Ostium: an authorized signer is still a single point of total failure

On July 15, 2026, the perpetuals venue Ostium, on Arbitrum, had its public liquidity vault drained inside a roughly five-minute window. As reported by on-chain security firms including PeckShield, Cyvers and Blockaid, the attacker fed the protocol future-dated price reports through an authorized oracle-signer path, so the reports arrived validly signed, then looped open-and-close trades against those fabricated prices in batched transactions, compounding a small starting margin many times over before the team halted trading within about an hour. The signatures were real. The prices were not. The contracts did exactly what they were told, because what they were told arrived correctly signed.

The instructive part is not how the signing path came to be abused, which Ostium has not settled in public and which we are not going to guess at. It is what a single authorized signer is allowed to do when nothing downstream disputes it. One key that can assert a price, with no second source to disagree and no bound on how far a single report can move, is a single point of total failure regardless of who holds it or how carefully. That is a design property, not a moral one, and the lesson holds whether the signer was a stolen key, a compromised machine, or something else Ostium has yet to name. The protocol halted quickly and had published no final loss accounting as of the day after; the point here is the shape of the exposure, not blame for it.

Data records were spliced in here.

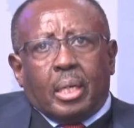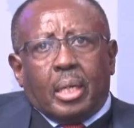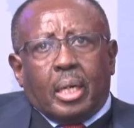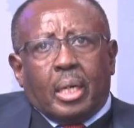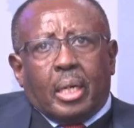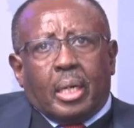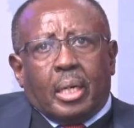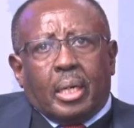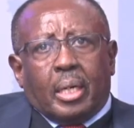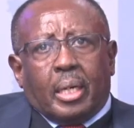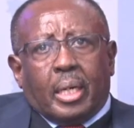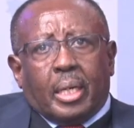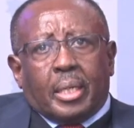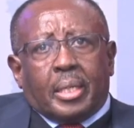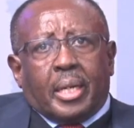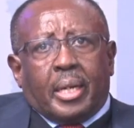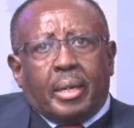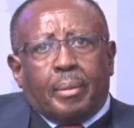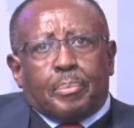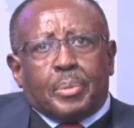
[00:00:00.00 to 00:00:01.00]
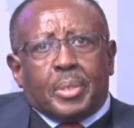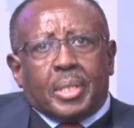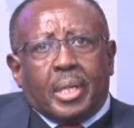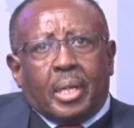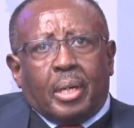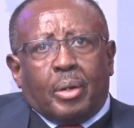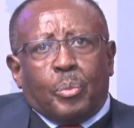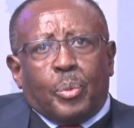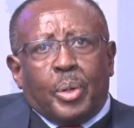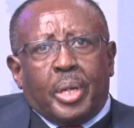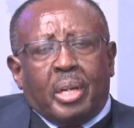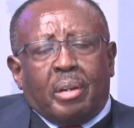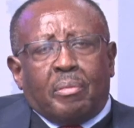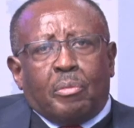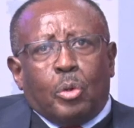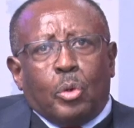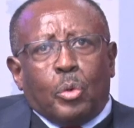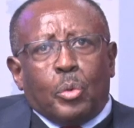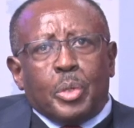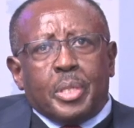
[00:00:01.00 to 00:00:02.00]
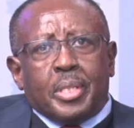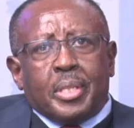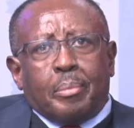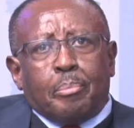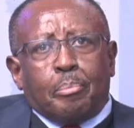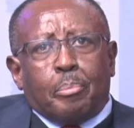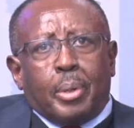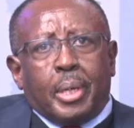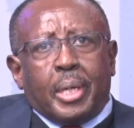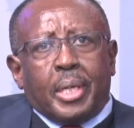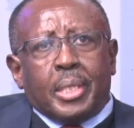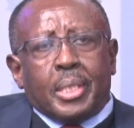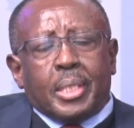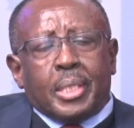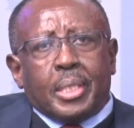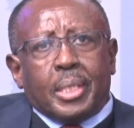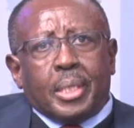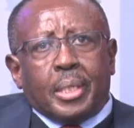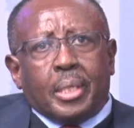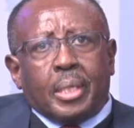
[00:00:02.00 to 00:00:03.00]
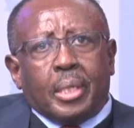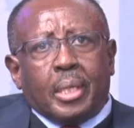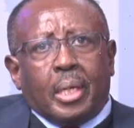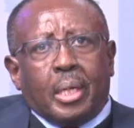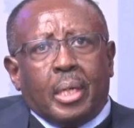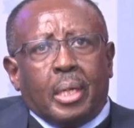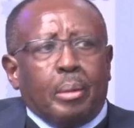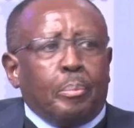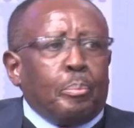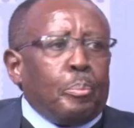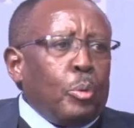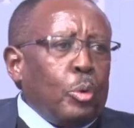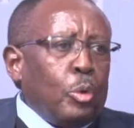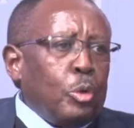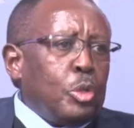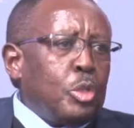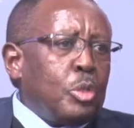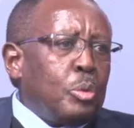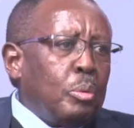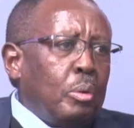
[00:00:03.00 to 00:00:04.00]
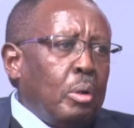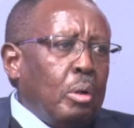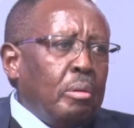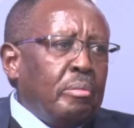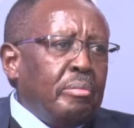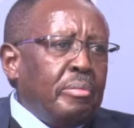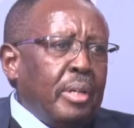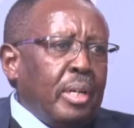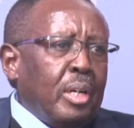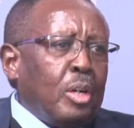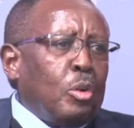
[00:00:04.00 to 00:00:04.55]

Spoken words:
At KEPSA, we have always embraced an approach ofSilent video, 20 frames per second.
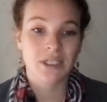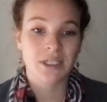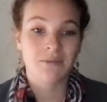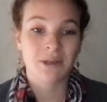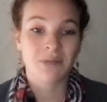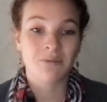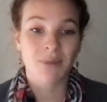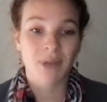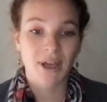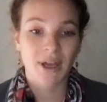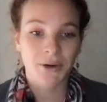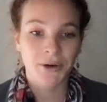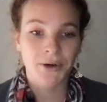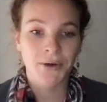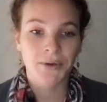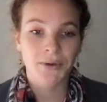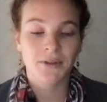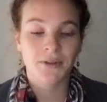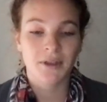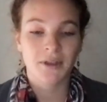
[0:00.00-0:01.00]
to be
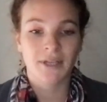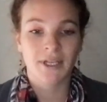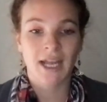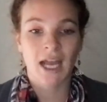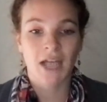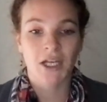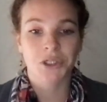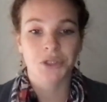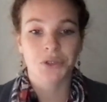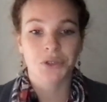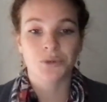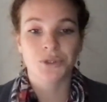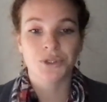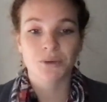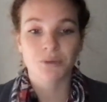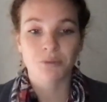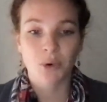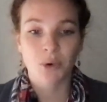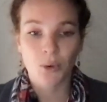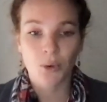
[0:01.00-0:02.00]
better than the actual
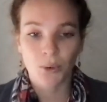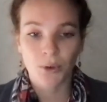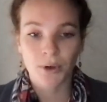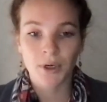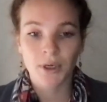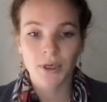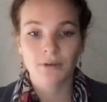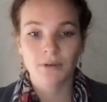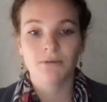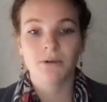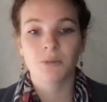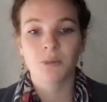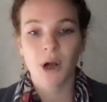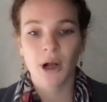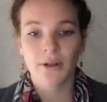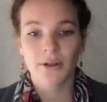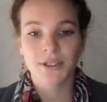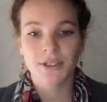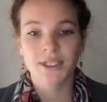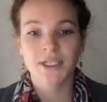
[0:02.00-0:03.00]
support for
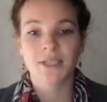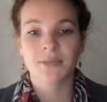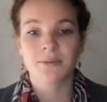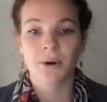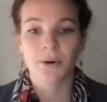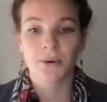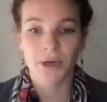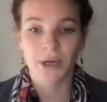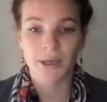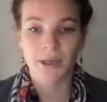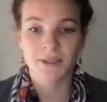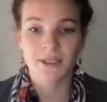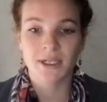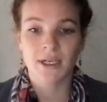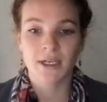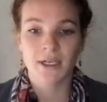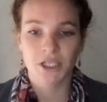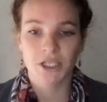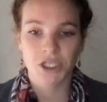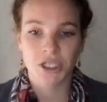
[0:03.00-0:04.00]
policies, programs, and
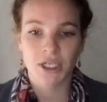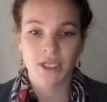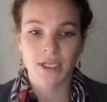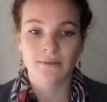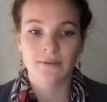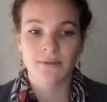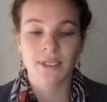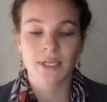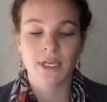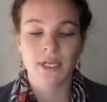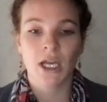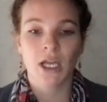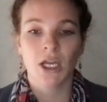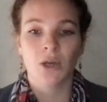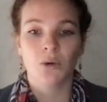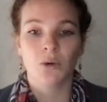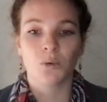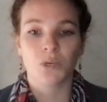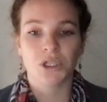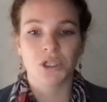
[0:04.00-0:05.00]
initiatives,
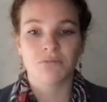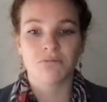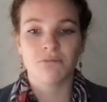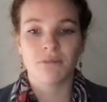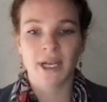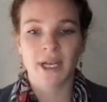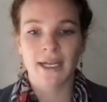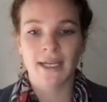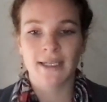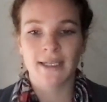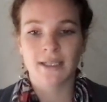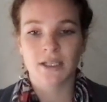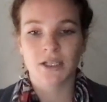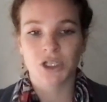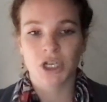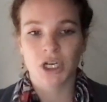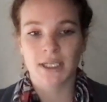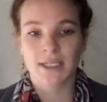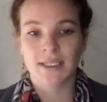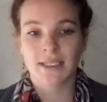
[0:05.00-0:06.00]
which may
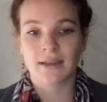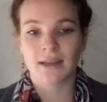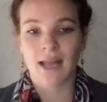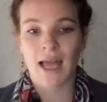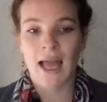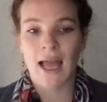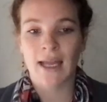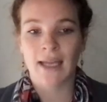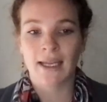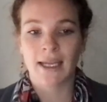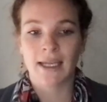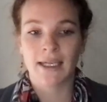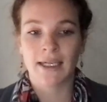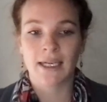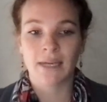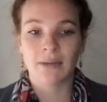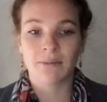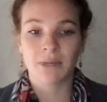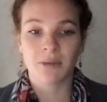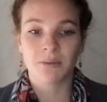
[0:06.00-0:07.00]
suggest a lag in
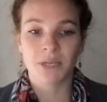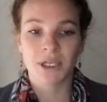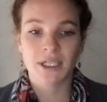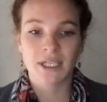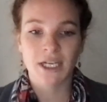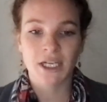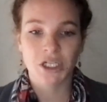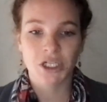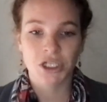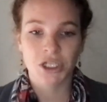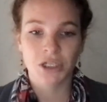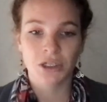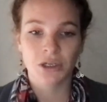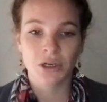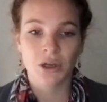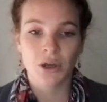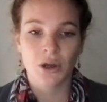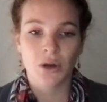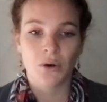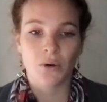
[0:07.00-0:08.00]

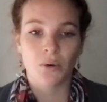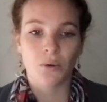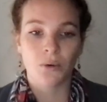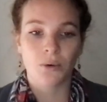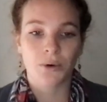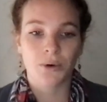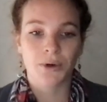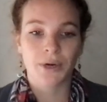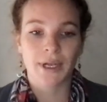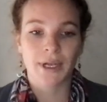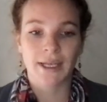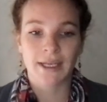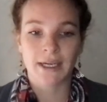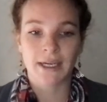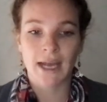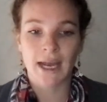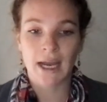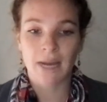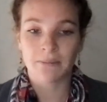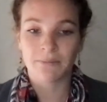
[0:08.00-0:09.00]
implementation or
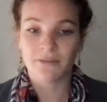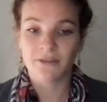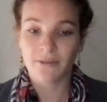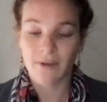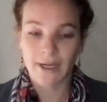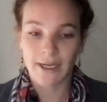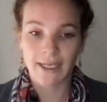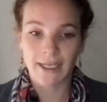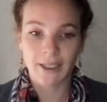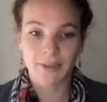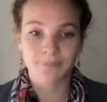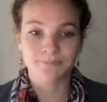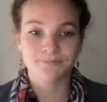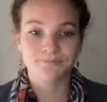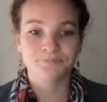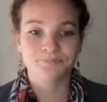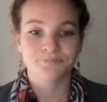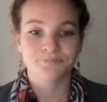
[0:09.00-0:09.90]
in funding.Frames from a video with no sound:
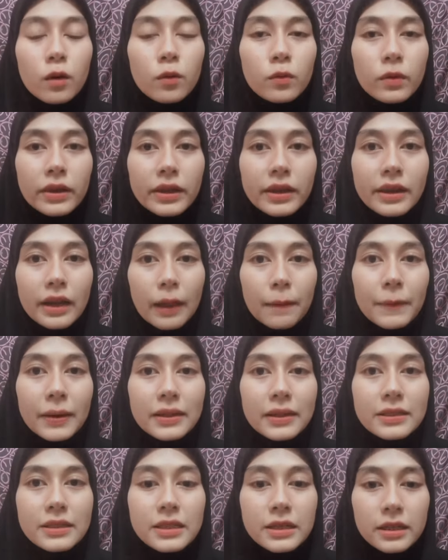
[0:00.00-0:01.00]
We grab
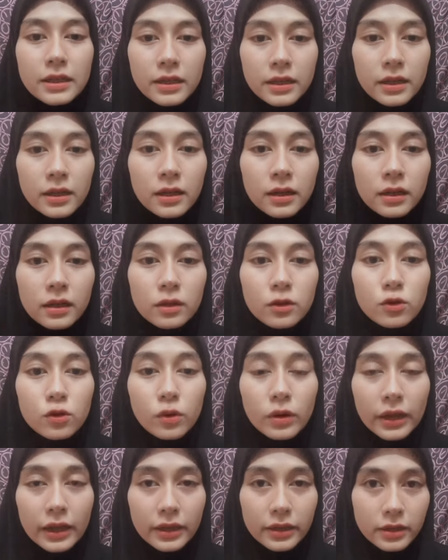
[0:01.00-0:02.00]
a dinner
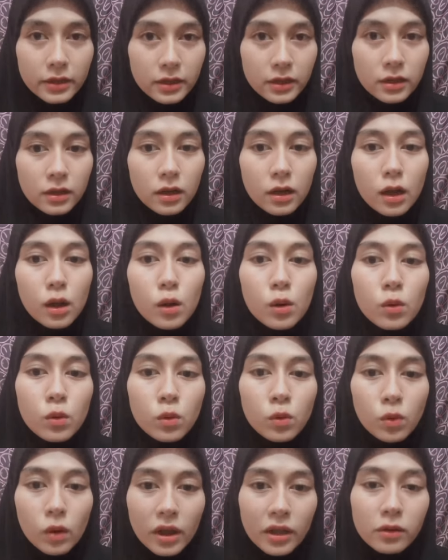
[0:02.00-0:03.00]
together
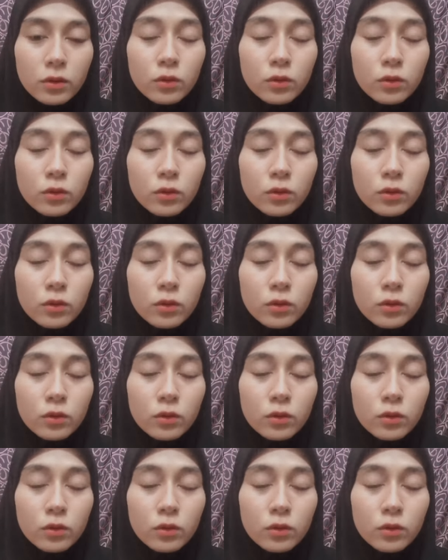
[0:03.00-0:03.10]
while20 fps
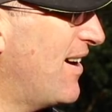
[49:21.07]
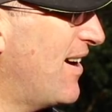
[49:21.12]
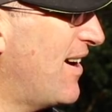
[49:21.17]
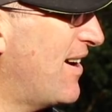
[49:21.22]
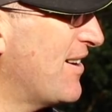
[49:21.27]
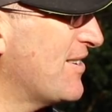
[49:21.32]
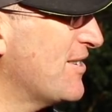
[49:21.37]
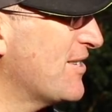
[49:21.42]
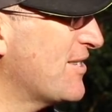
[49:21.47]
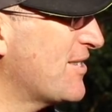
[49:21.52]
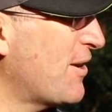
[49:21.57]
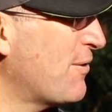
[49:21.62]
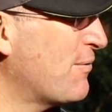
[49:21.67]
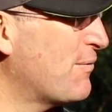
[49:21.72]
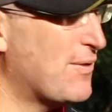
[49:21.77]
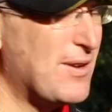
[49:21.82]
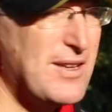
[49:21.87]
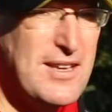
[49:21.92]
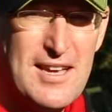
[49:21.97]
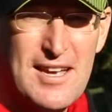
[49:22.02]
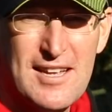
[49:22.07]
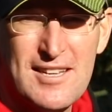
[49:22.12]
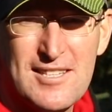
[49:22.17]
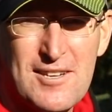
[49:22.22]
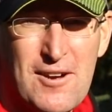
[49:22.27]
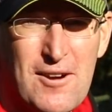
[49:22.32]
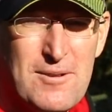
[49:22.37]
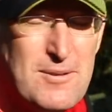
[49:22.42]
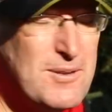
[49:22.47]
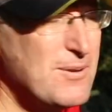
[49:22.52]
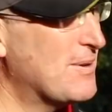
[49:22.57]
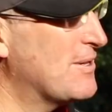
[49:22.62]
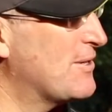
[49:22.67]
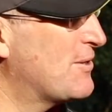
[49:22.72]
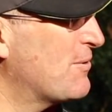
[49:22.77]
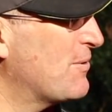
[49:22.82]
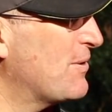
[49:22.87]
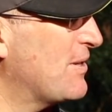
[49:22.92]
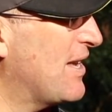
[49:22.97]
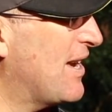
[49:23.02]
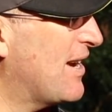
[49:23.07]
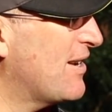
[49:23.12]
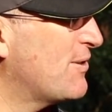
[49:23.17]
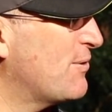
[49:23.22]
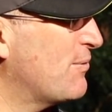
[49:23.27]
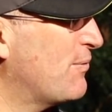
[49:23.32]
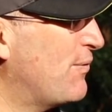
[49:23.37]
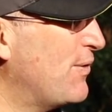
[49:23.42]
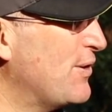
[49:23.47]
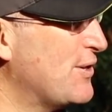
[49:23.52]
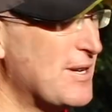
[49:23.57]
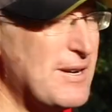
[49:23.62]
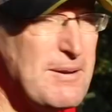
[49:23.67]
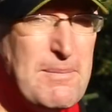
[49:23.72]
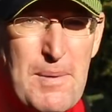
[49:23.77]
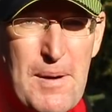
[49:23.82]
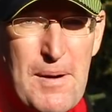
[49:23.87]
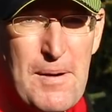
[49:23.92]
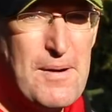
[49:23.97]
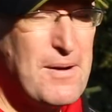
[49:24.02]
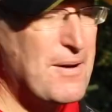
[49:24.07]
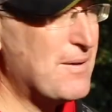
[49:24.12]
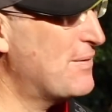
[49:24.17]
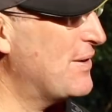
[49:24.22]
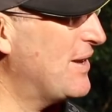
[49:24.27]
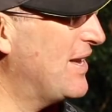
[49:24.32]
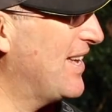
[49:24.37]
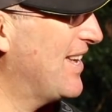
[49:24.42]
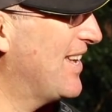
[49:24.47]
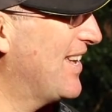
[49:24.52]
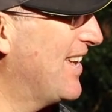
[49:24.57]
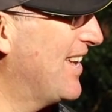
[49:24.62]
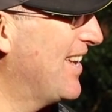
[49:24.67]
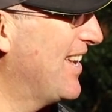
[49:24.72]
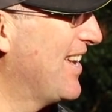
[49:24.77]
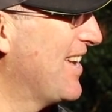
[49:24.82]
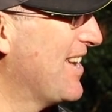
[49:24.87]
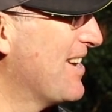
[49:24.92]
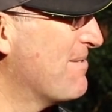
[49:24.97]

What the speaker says: I just don't think you get time to enjoy the actual fishing part of it.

The tell: nobody agrees on how much was lost

Here is the detail that should stay with you. Days after the drain, the reported loss still ranged from about eighteen million dollars, per Blockaid's initial estimate, to roughly twenty-four million, per later on-chain analysis from PeckShield, with Cyvers landing near twenty-three point seven in between. These are competent firms reading the same public chain, and they printed a spread of a third or more, in part because some measured against the whole protocol and some against the specific vault, and few said which base they used. The vault balance itself is a public number on Arbitrum. Anyone can read it and get one answer. When the size of a loss is a matter of whose estimate you happened to see, that is not a data problem, it is a verification problem: the reserve was never something a holder was expected to read for themselves, so a range of secondhand numbers became the record. A dollar you can only learn about by trusting an intermediary is a dollar you are not verifying.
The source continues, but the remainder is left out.